Joy was the head of the Kansas City, Fort Scott and Gulf Railroad, and immediately after acquiring the property from the Federal government he began to sell it off at a $2/acre, a tidy 100% profit, back to the settlers who already lived there. Joy was able to negotiate this deal with the Federal government due to a relationship he had with the then Secretary of the Interior (a bureaucratic position of power over the ‘public domain’) Orville Browning of Illinois.

Unsurprisingly, Secretary Browning was a brother in law to James Joy. Browning also represented Joy as his attorney both before and after his appointment as Secretary of Interior, so the two had a close personal & working relationship prior to Browning taking public office.

Another similar situation happened in Kansas to the Osage tribe, approximately 8 million acres of property was seized from these people by the US government.

The Turner Thesis

Frederick Jackson Turner wrote a famous thesis around 1900 called “The Turner Thesis”  which called the availability of the unsettled western frontier a “safety valve” in society. That is to say, if citizens did not like regulations or living conditions in the Eastern United States, they were free to move westward and find new opportunities in the more or less free and undeveloped land. This point is extremely important when examining American political & economic history as it greatly distinguishes US territory from places like Europe.

There was an enormous ratio of land to labor in the US at this time. In such conditions, labor is a scarce commodity and unrefined land is plentiful. Thus, labor tends to be very expensive and difficult to acquire whilst raw and unrefined resources (and land itself) is plentiful. The economics of agriculture under such conditions look very different than when the reverse conditions are true. Agriculture is free to employ large tracts of land because land is so abundant.

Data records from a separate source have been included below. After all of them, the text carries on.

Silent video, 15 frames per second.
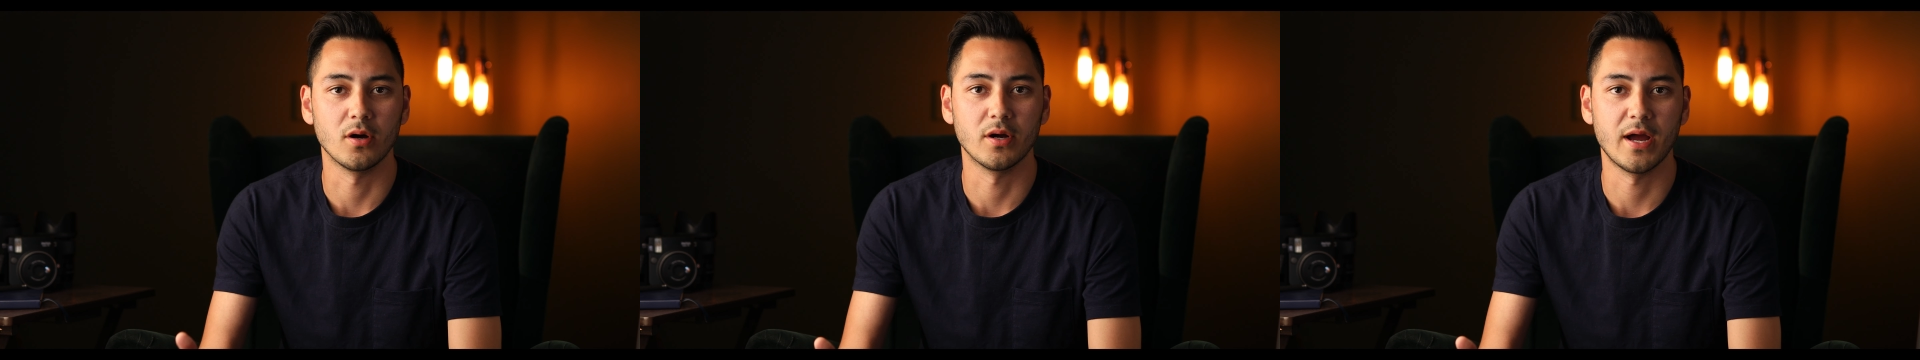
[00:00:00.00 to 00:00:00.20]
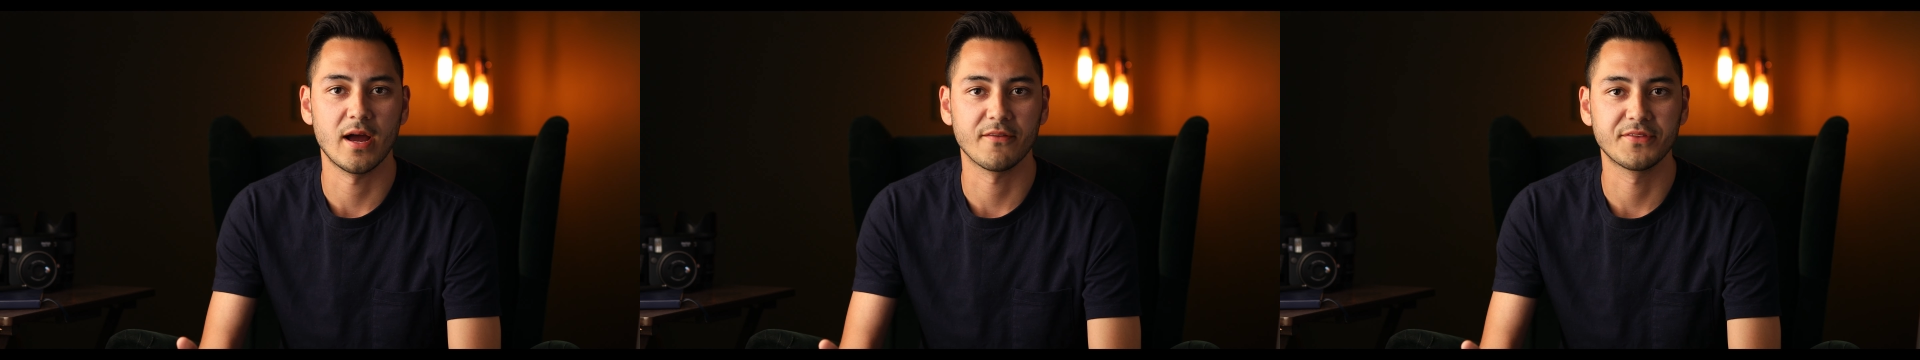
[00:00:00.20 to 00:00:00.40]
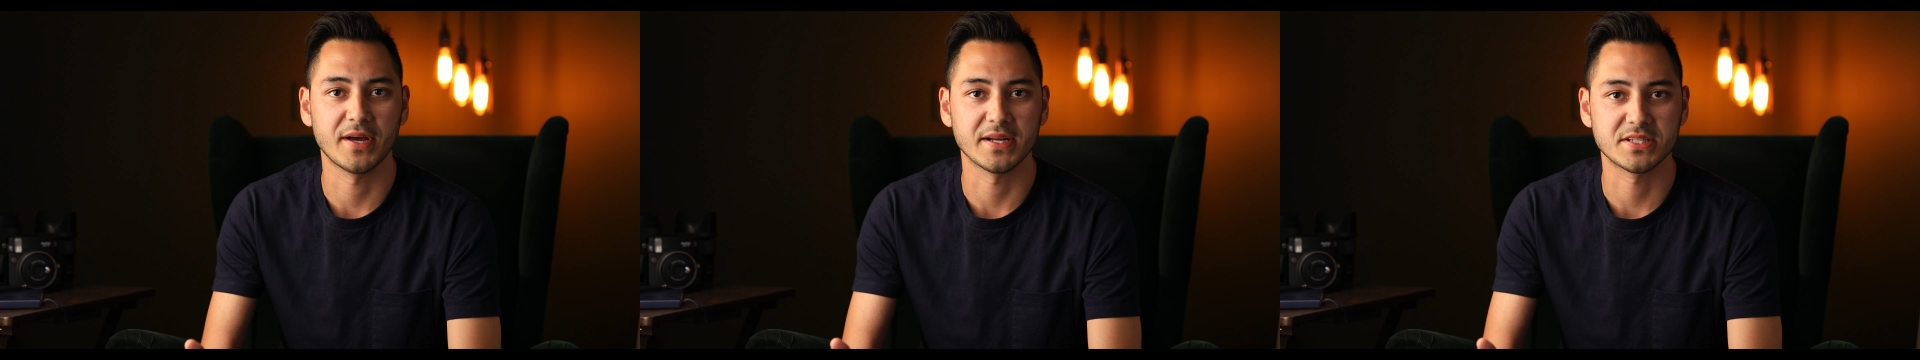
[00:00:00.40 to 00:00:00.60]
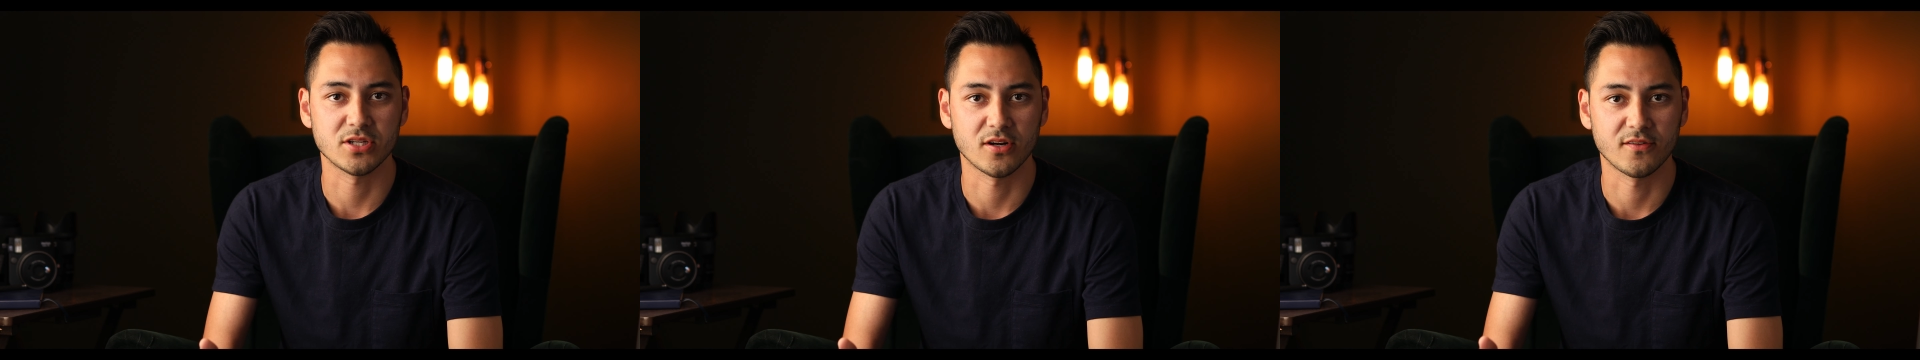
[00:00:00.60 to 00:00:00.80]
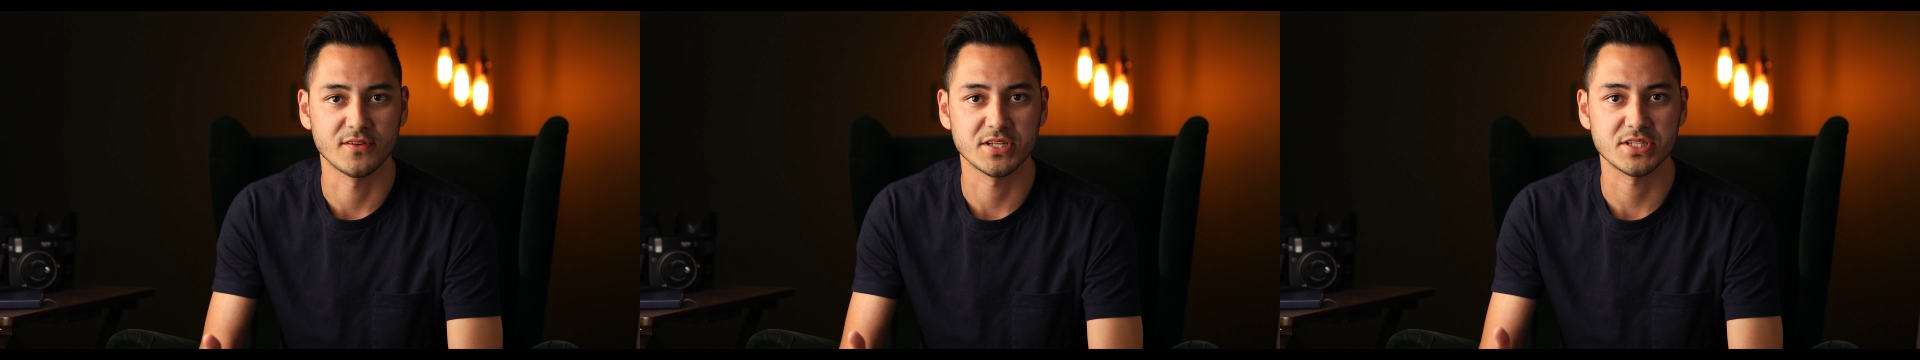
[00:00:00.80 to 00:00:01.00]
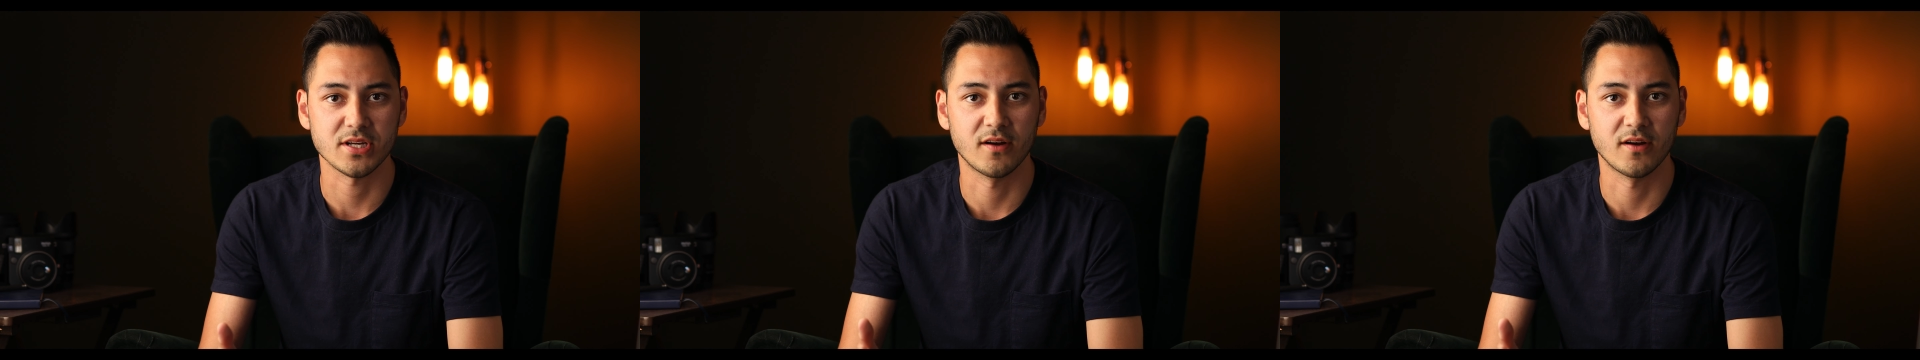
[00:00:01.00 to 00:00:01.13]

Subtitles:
have that service,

Contrast this with the agricultural methods of Western Europe where land is very scarce, and one can see that agriculture takes a much more intensive approach to land use (very careful cultivation of every square foot). There is very little land per laborer and thus a surplus of labor.

Cultivation in the United States (especially during this time period but to some degree even to this day) was very extensive (no intensive methods of cultivation per square foot). This often resulted in Europeans visiting American and commenting on the ‘backwardness’ of US agricultural methods, however, such considerations were uneconomical for the average American farmer, in their case the shortage of labor was of much greater concern.

This also affected settlement patterns in the United States versus Europe. European settlements tended to be farms congregated around villages where people lived. American settlement, in contrast, was often much more spread out and thus more sociologically isolated and individualistic.

Another issue (which Turner did not consider) was that westward settlers were most often Yankee Pietists (who if we recall from previous issues carried very legalistic tendencies), in fact, Turner himself was so ingrained in WASP culture that did not stop to think twice about these tenets.

It is important to note that many entrenched power structures strongly disliked the “safety valve” aspect of the western frontier. For example, a fairly large land owner in the North East or the Southern United States would not take kindly to workers bucking working conditions under your regime and moving westward in search of better economic opportunity. You would, instead, prefer that they remain in your locality as a source of cheap labor. Land abundance naturally drives the scarcity & cost of labor up.

In an environment where labor was already scarce in the United States, this was a death sentence for crony status quo establishments, and this issue actually somewhat feeds into the economic driver of slavery of in the agricultural South (that is until much of this labor requirement was made uneconomical through advances in machinery and agricultural technique). Regardless of the moral issues surrounding slavery (of which there are many and of course they are abhorrent) the real solutions turned out to be one of economics.